Less than halfway through Florida's lucrative stone crab season, traps are drying up, dealing another blow to a fishing industry still recovering from a beating delivered by a brutal Hurricane Irma.
"Everybody's feeling it," said Walter Flores, owner of the Golden Rule Seafood in Palmetto Bay, which has been selling and serving stone crabs since 1943. Normally Flores starts taking orders for holiday crabs about now. But this year, he said, it's first come, first serve.
"We have them," he said, "but you have to offer more money to get them. It's almost a bidding war."
Medium claws that sold for about $19 a pound last year are now going for $26.99, he said. Large claws are pulling in $45 a pound.
Irma hit about a month before the season opened on Oct. 15, first crossing the Keys, where about 60 percent of the state's stone crabs are caught, then making a second landfall on Marco Island in Collier County, the state's second-biggest supplier responsible for about 20 percent of the catch. Initially, crabbers were optimistic: Many had suffered damage to homes and boats but not traps. In Everglades City, the city held its annual blessing of the fleet followed by a busy day of emptying traps.
"It was probably the best start we got in 10 years," said Everglades City Mayor Howie Grimm, owner of Grimm's Stone Crab.

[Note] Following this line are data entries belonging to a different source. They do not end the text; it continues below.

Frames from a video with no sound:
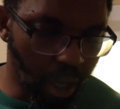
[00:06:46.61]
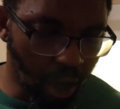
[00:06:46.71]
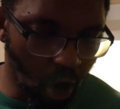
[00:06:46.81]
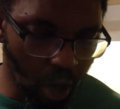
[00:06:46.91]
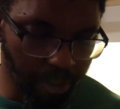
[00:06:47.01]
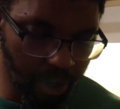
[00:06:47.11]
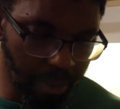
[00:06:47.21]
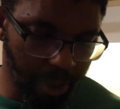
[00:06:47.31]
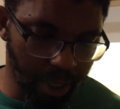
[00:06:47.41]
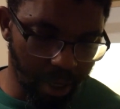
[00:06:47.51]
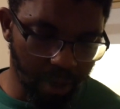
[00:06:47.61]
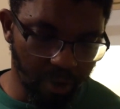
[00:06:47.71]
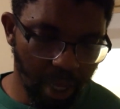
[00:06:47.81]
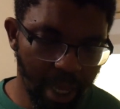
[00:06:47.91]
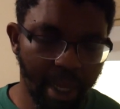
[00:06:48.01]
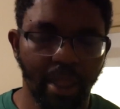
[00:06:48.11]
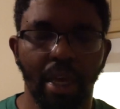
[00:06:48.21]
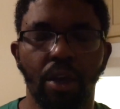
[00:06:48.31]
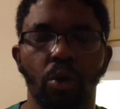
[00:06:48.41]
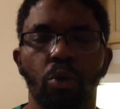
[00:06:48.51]
carbs in it because
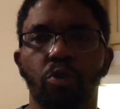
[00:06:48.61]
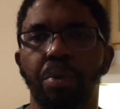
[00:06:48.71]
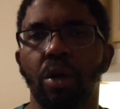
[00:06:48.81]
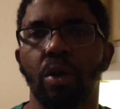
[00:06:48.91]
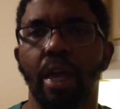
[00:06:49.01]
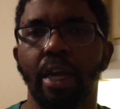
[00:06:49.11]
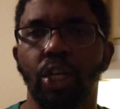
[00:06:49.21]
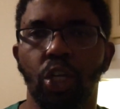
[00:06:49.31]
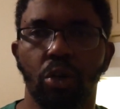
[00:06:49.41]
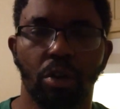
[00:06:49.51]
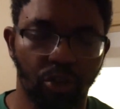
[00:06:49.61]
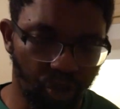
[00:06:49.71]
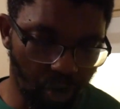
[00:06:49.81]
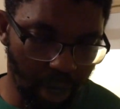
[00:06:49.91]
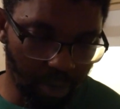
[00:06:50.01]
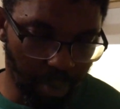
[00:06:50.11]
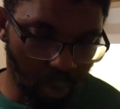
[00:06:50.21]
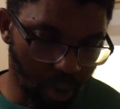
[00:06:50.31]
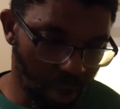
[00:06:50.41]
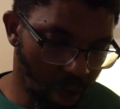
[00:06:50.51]
they use pure cane sugar as a
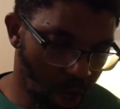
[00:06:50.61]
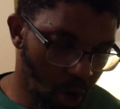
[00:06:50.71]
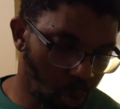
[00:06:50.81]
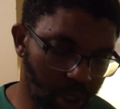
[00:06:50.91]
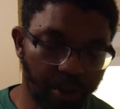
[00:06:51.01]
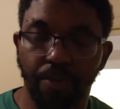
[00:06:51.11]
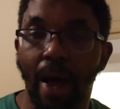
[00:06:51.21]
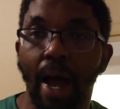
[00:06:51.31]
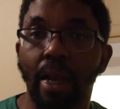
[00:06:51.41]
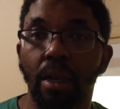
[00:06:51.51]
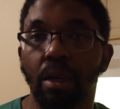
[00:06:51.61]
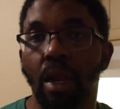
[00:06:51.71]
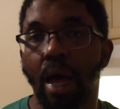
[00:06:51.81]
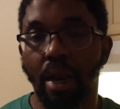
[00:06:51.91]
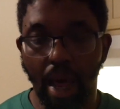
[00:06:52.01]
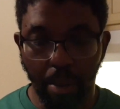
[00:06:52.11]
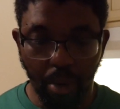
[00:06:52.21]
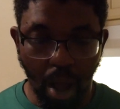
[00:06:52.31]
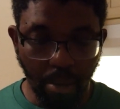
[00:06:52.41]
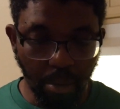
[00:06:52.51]
transport, which is fine, not a
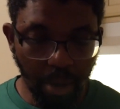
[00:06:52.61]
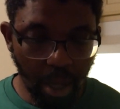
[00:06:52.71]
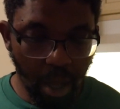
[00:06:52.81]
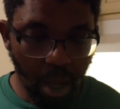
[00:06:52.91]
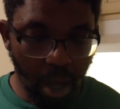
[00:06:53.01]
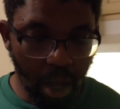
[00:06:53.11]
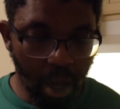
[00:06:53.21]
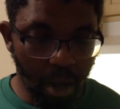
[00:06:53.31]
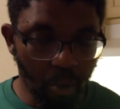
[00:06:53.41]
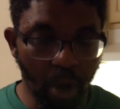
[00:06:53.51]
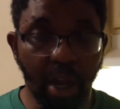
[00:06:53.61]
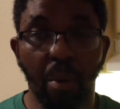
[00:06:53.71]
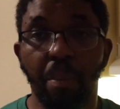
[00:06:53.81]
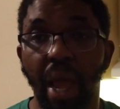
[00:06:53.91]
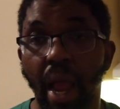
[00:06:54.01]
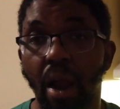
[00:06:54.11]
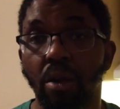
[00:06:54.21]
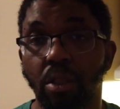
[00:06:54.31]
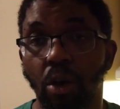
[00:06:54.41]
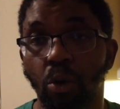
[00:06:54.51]
problem. When
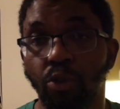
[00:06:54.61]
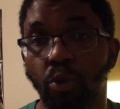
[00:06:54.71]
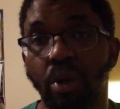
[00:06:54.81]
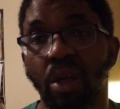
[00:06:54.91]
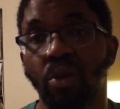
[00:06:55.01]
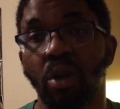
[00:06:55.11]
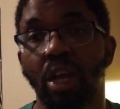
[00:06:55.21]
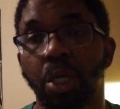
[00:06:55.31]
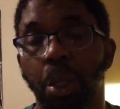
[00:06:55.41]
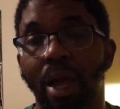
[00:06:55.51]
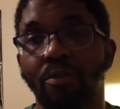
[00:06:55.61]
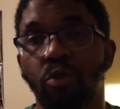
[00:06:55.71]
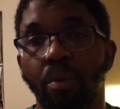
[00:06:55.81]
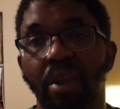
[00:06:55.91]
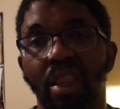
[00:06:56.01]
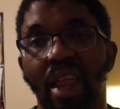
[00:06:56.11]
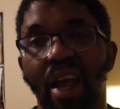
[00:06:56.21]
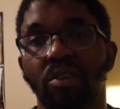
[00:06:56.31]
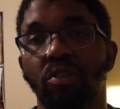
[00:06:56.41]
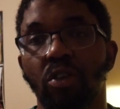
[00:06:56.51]
compared though to another electrolyte formula that
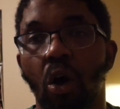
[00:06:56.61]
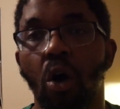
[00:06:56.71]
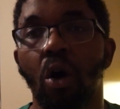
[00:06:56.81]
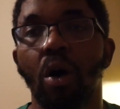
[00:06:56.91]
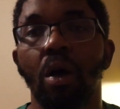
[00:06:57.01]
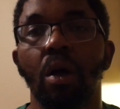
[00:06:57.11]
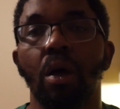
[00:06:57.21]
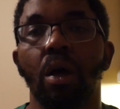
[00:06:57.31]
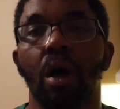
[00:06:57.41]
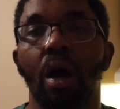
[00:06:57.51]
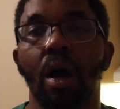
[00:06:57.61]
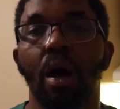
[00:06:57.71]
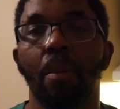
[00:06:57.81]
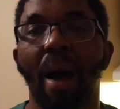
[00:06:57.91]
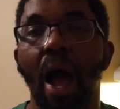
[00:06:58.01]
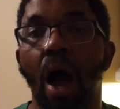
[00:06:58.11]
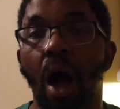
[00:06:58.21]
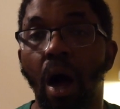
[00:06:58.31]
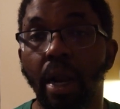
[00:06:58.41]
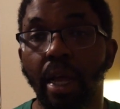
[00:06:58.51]
I saw by
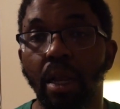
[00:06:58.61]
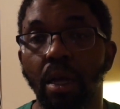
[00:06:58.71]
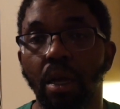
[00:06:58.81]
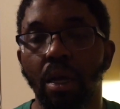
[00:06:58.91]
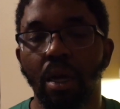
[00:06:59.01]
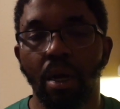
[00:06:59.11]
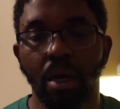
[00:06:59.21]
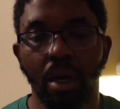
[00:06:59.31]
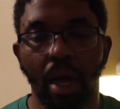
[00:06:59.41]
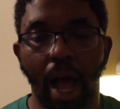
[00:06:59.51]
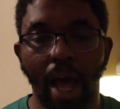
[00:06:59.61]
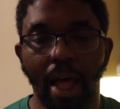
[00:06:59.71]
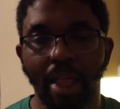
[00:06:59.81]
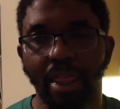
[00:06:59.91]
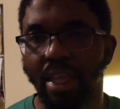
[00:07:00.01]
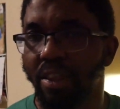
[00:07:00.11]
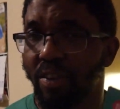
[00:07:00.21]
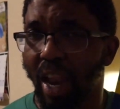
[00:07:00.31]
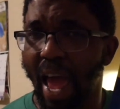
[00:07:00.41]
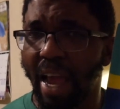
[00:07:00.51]
Onnit, I think
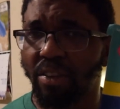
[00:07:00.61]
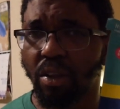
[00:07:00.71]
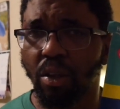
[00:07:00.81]
this lags a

But by Thanksgiving, more traps started coming up empty, said Ryan Gandy, a research scientist with the Florida Fish and Wildlife Conservation Commission who tracks crab landings and monitors eight locations around the state.
"We don't really know why that is," he said. "We know they move when the water gets churned up."
The working theory is that as the massive storm churned up shallow waters where many crabs dwell, they made a move and scuttled offshore. Gandy said fishermen reported few landings inshore with most of their catches coming offshore. In 2005, when Florida got slammed with back to back hurricanes, crab landings also dropped, falling to their second lowest since the state started keeping records in 1986, Gandy said.
But numbers also dropped — to their lowest ever — in 2014 following a quiet storm year. That complicates theories on how the crabs respond to their surroundings. That year a local drought also helped trigger a massive seagrass die-off that worsened conditions in Florida Bay.
"We didn't have a lot of cold fronts. There wasn't a lot of weather moving the crabs around," Gandy said. Conditions "play a factor, but we don't know exactly why they move."
Gandy is now working on a model to better assess the fishery based on about 15 years of data.
Regardless of why, empty crab pots are making life tough for a fleet that typically lands about half to three-quarters of its catch by December. Flores said he has contacted every wholesaler he knows and quizzes every fishermen who delivers an order.
"We're offering top dollar," he said. "They're saying they must be out there, but we pulled 800 traps and got 120 pounds."
At Joe's Stone Crab on Miami Beach, which helped put stone crab on the culinary map when Joe Weiss started selling them in the 1920s, the pinch is less obvious because a seasonal plan helps insure supplies don't dry up when crab pots empty. The restaurant now ships orders globally and maintains its own fleet of crabbers.
In Everglades City, Mayor Howie Grimm, who's also a crabber, said he was not surprised numbers dropped because the fall provided few cold fronts. But with this weekend's chill, he's hopeful the season will turn, just in time for the holidays.